Work order:
Extract the stretch of lines that starts at the line with "[00:00:00.47]" and ends at the last line of the data below. Give it exactly, without pictures.

Dataset records:
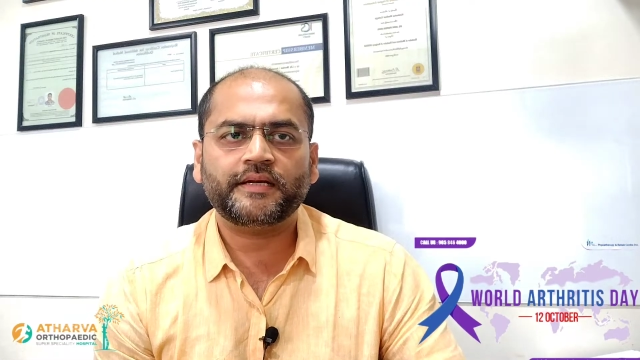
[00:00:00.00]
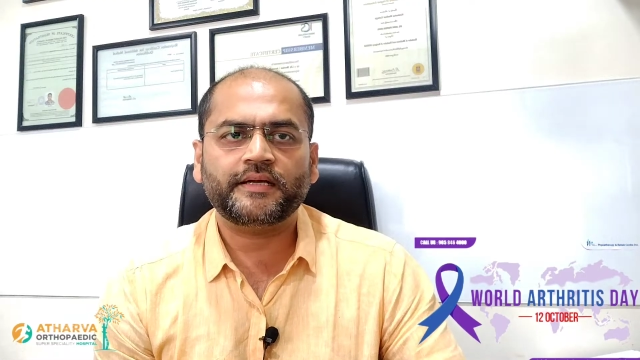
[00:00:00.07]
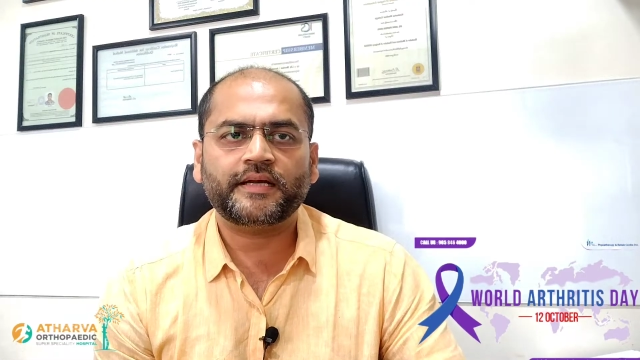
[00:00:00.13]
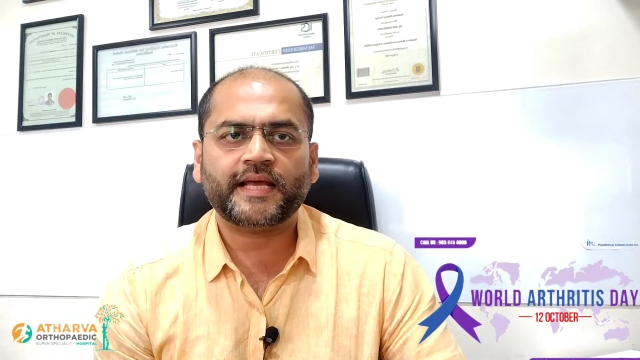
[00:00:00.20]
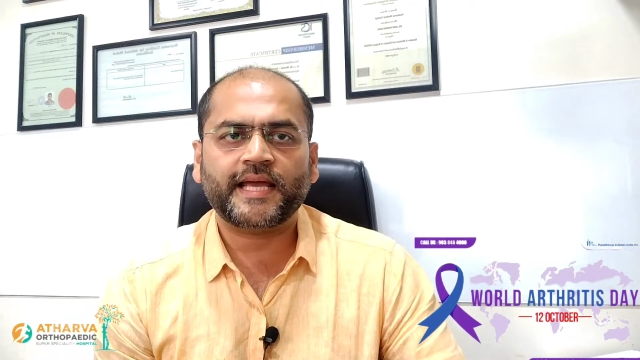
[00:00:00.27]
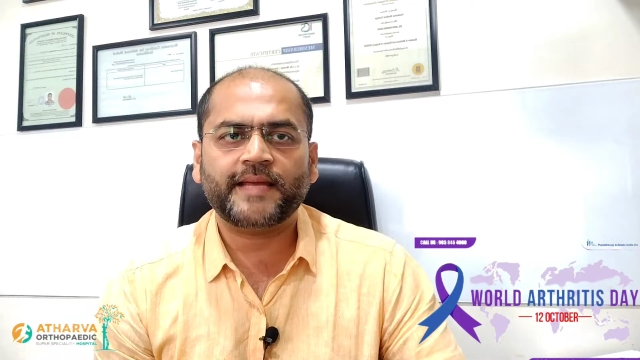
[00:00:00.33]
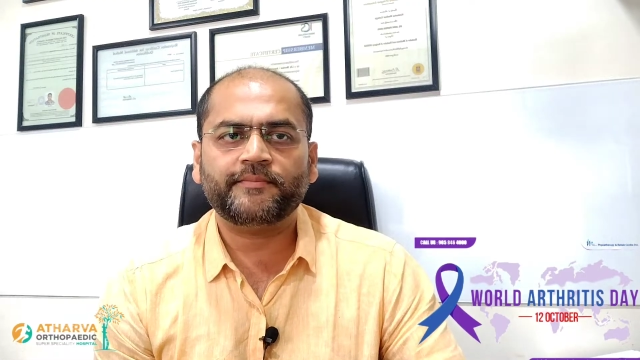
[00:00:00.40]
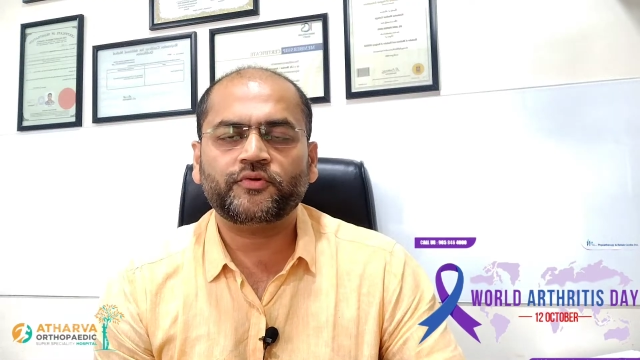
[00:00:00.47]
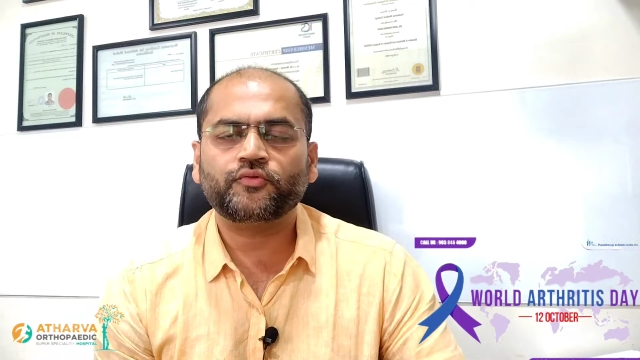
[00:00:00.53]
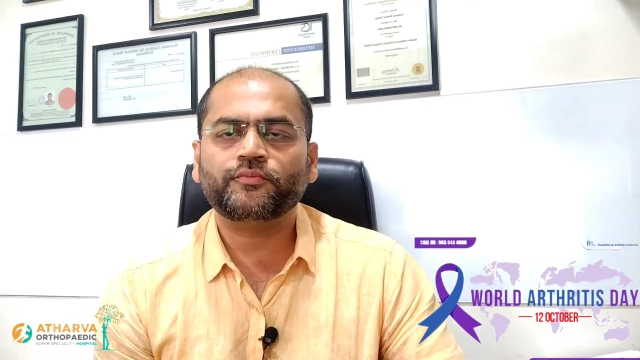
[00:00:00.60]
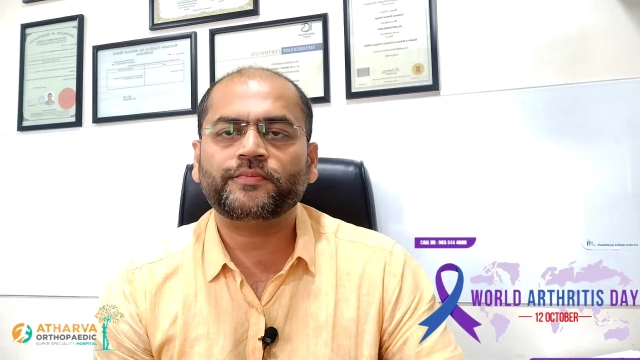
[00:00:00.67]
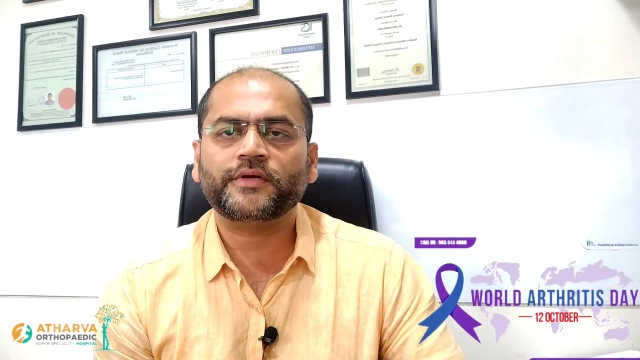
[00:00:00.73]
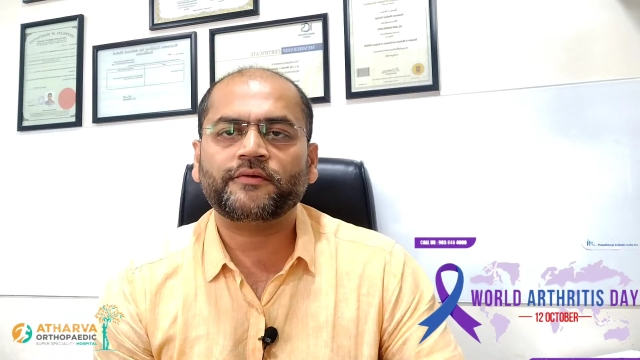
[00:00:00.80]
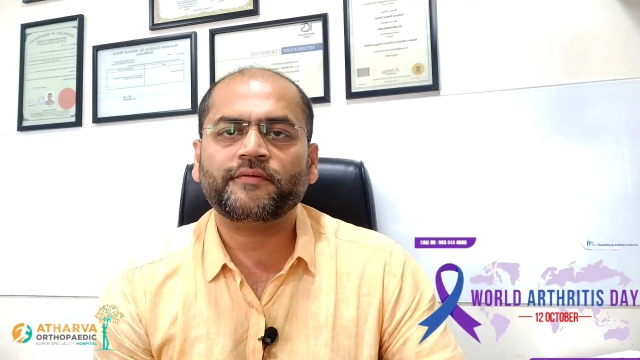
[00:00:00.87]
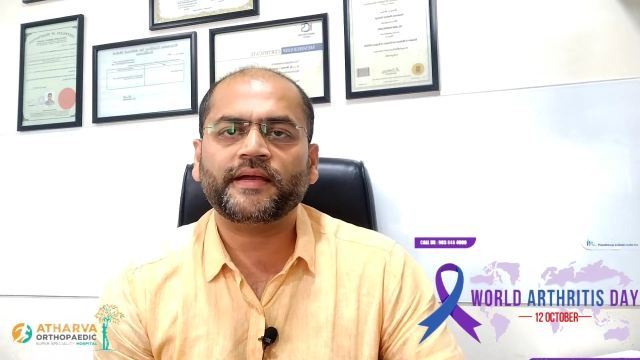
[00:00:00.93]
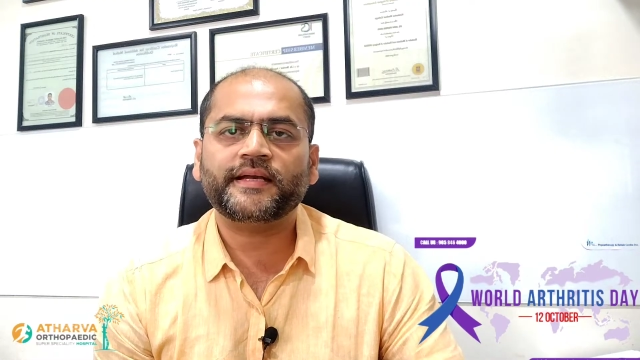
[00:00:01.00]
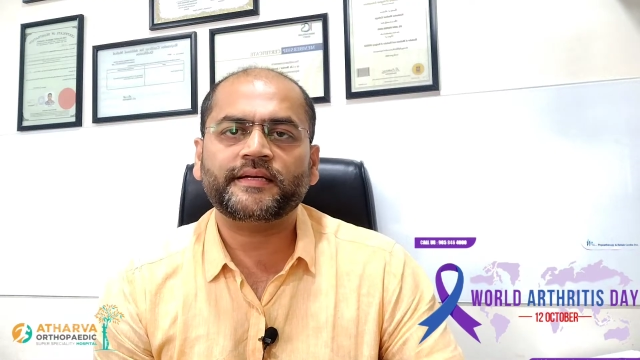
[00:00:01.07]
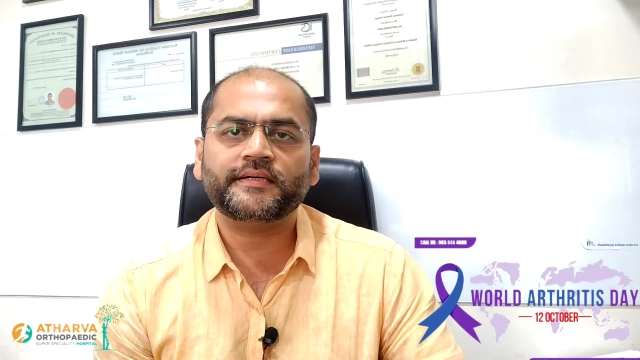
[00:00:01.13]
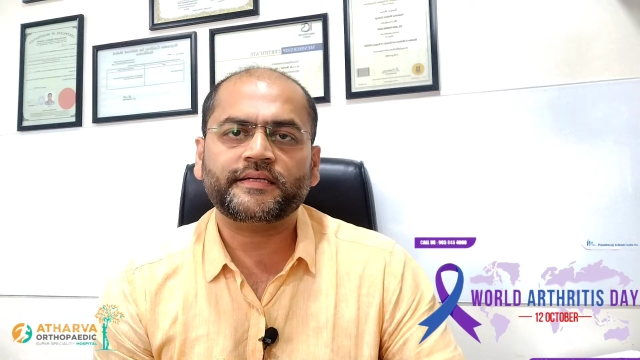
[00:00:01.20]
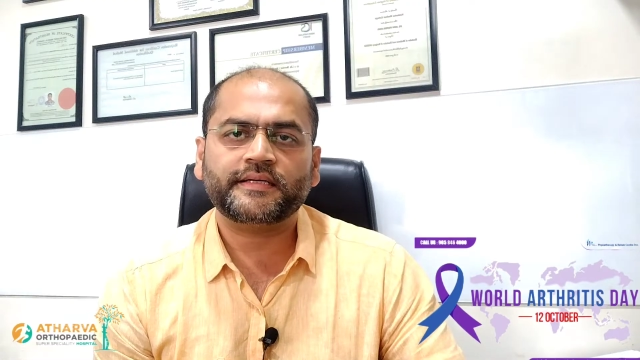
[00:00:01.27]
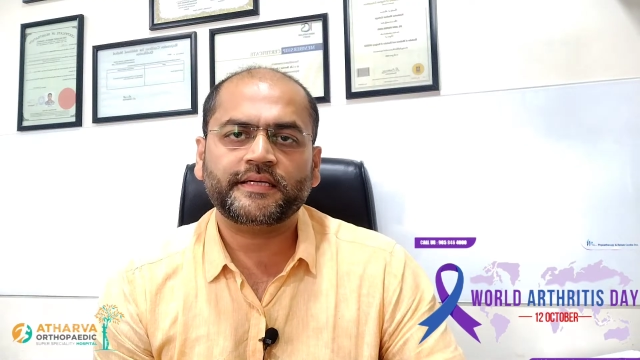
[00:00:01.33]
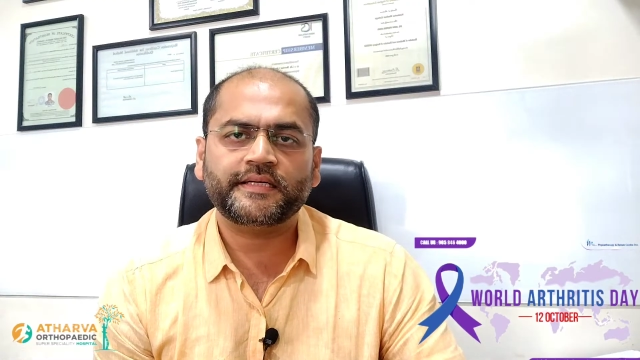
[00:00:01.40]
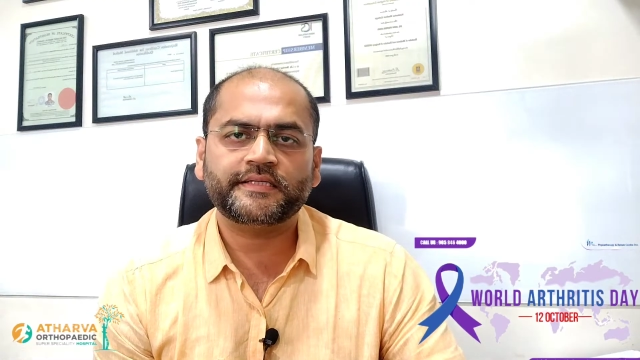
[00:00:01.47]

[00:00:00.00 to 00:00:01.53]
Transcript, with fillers: in time to prevent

Solution below:
[00:00:00.47]
[00:00:00.53]
[00:00:00.60]
[00:00:00.67]
[00:00:00.73]
[00:00:00.80]
[00:00:00.87]
[00:00:00.93]
[00:00:01.00]
[00:00:01.07]
[00:00:01.13]
[00:00:01.20]
[00:00:01.27]
[00:00:01.33]
[00:00:01.40]
[00:00:01.47]

[00:00:00.00 to 00:00:01.53]
Transcript, with fillers: in time to prevent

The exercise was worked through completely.